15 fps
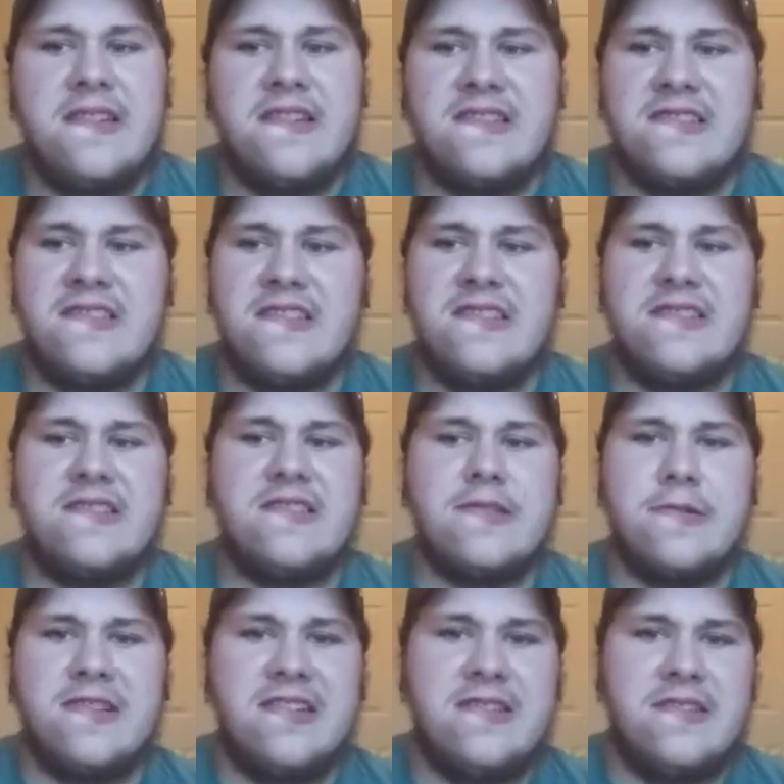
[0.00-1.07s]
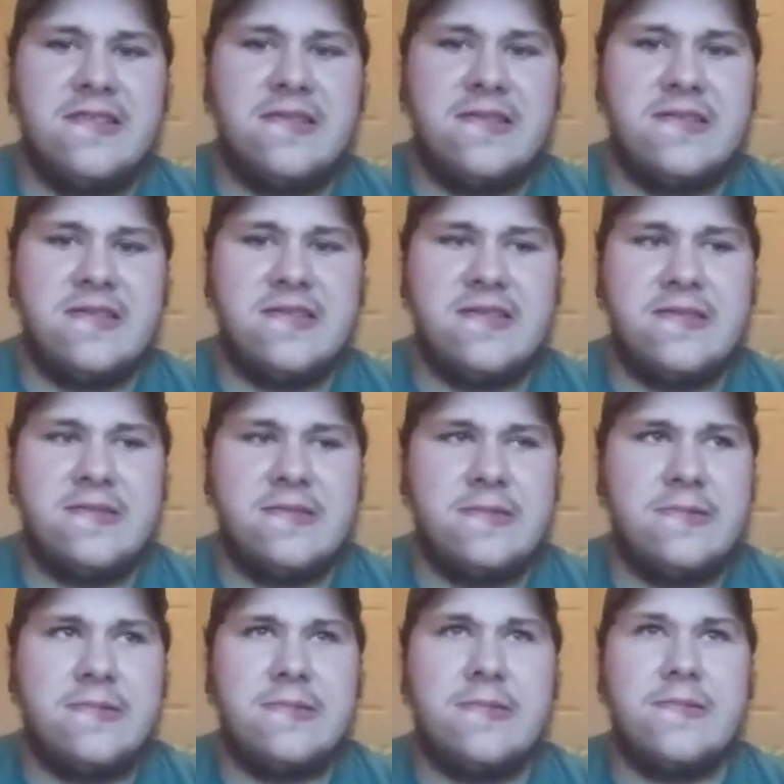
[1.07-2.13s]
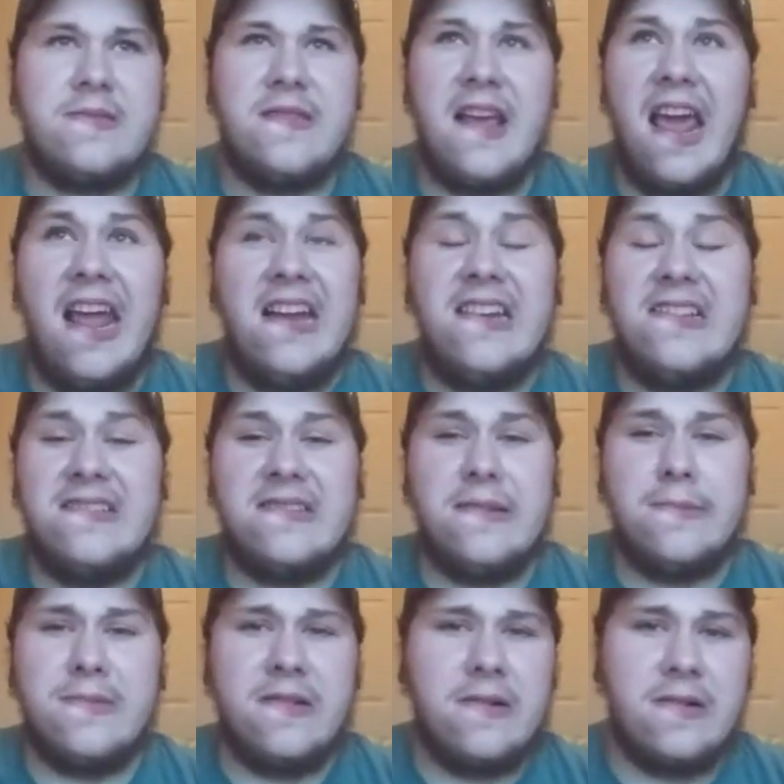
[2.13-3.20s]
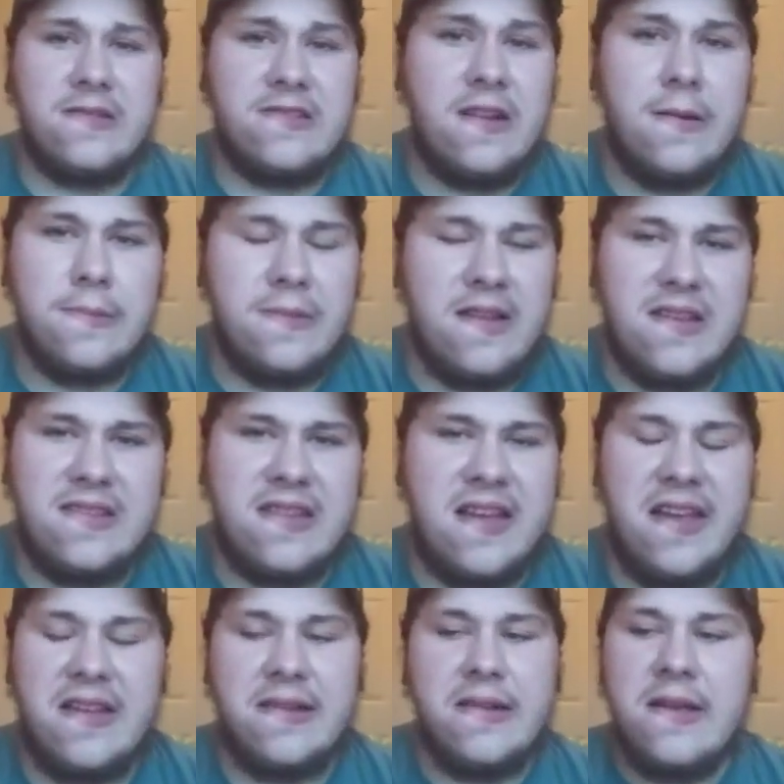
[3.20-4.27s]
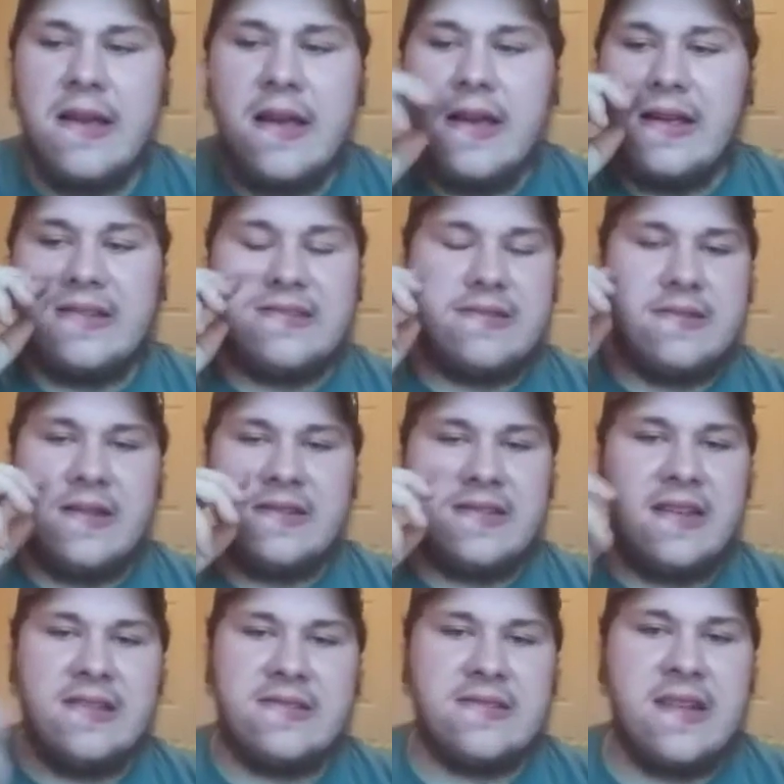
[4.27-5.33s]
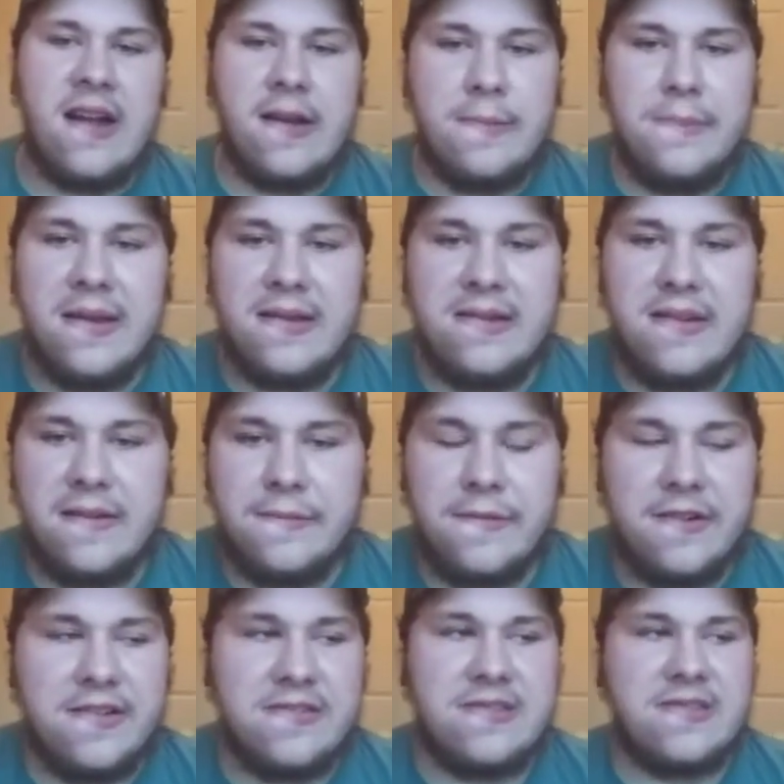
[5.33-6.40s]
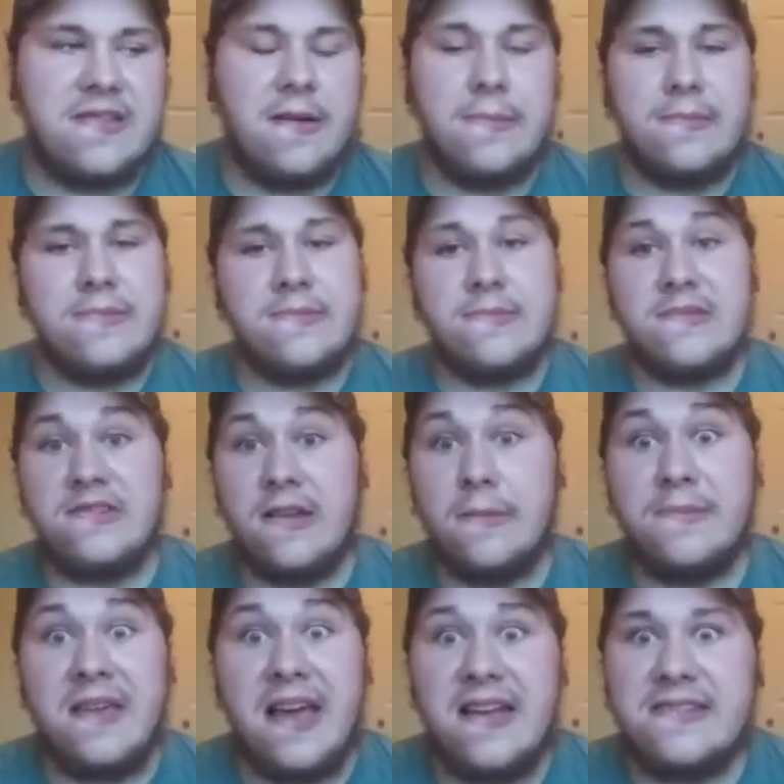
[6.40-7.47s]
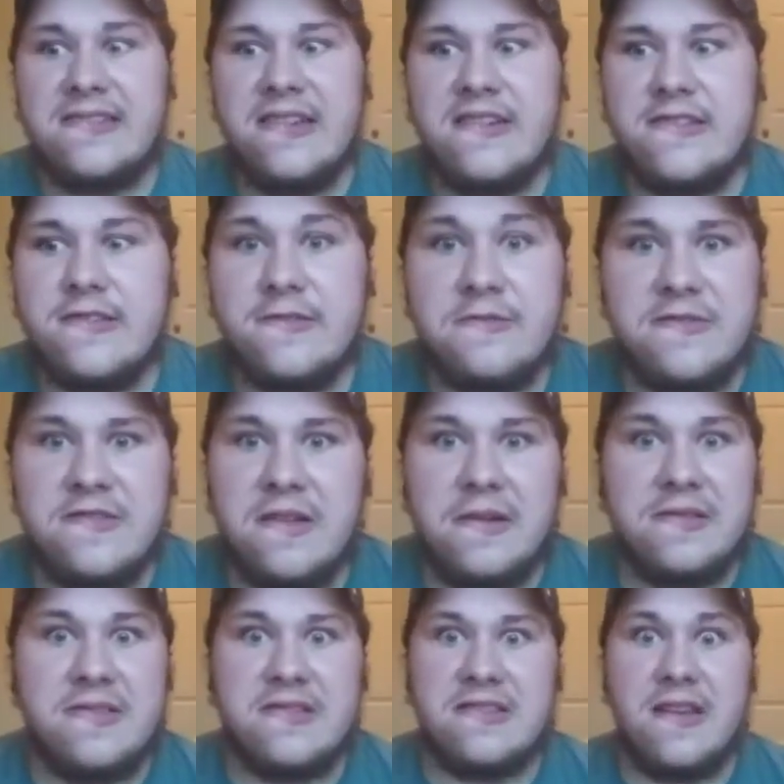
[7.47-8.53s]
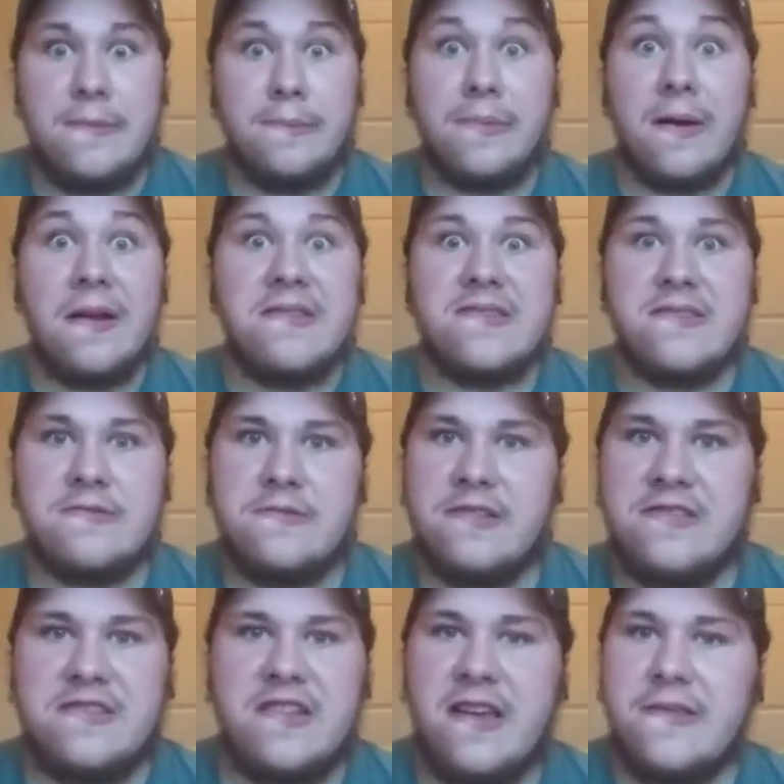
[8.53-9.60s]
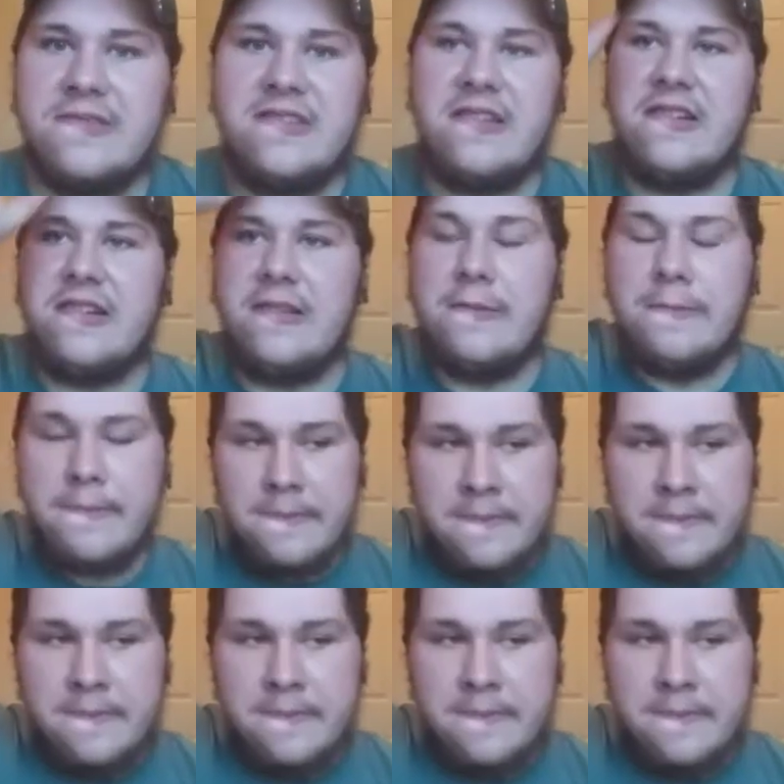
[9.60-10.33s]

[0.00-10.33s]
This is $3.80 something or something like that. It's not a big difference. Some gas stations will sell at the same price as Grizzly. I've seen it.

....

WORK TASK: Before duplicating the entries above, strip out the pictures and keep the rest exact.

REPLY:
15 fps
[0.00-1.07s]
[1.07-2.13s]
[2.13-3.20s]
[3.20-4.27s]
[4.27-5.33s]
[5.33-6.40s]
[6.40-7.47s]
[7.47-8.53s]
[8.53-9.60s]
[9.60-10.33s]

[0.00-10.33s]
This is $3.80 something or something like that. It's not a big difference. Some gas stations will sell at the same price as Grizzly. I've seen it.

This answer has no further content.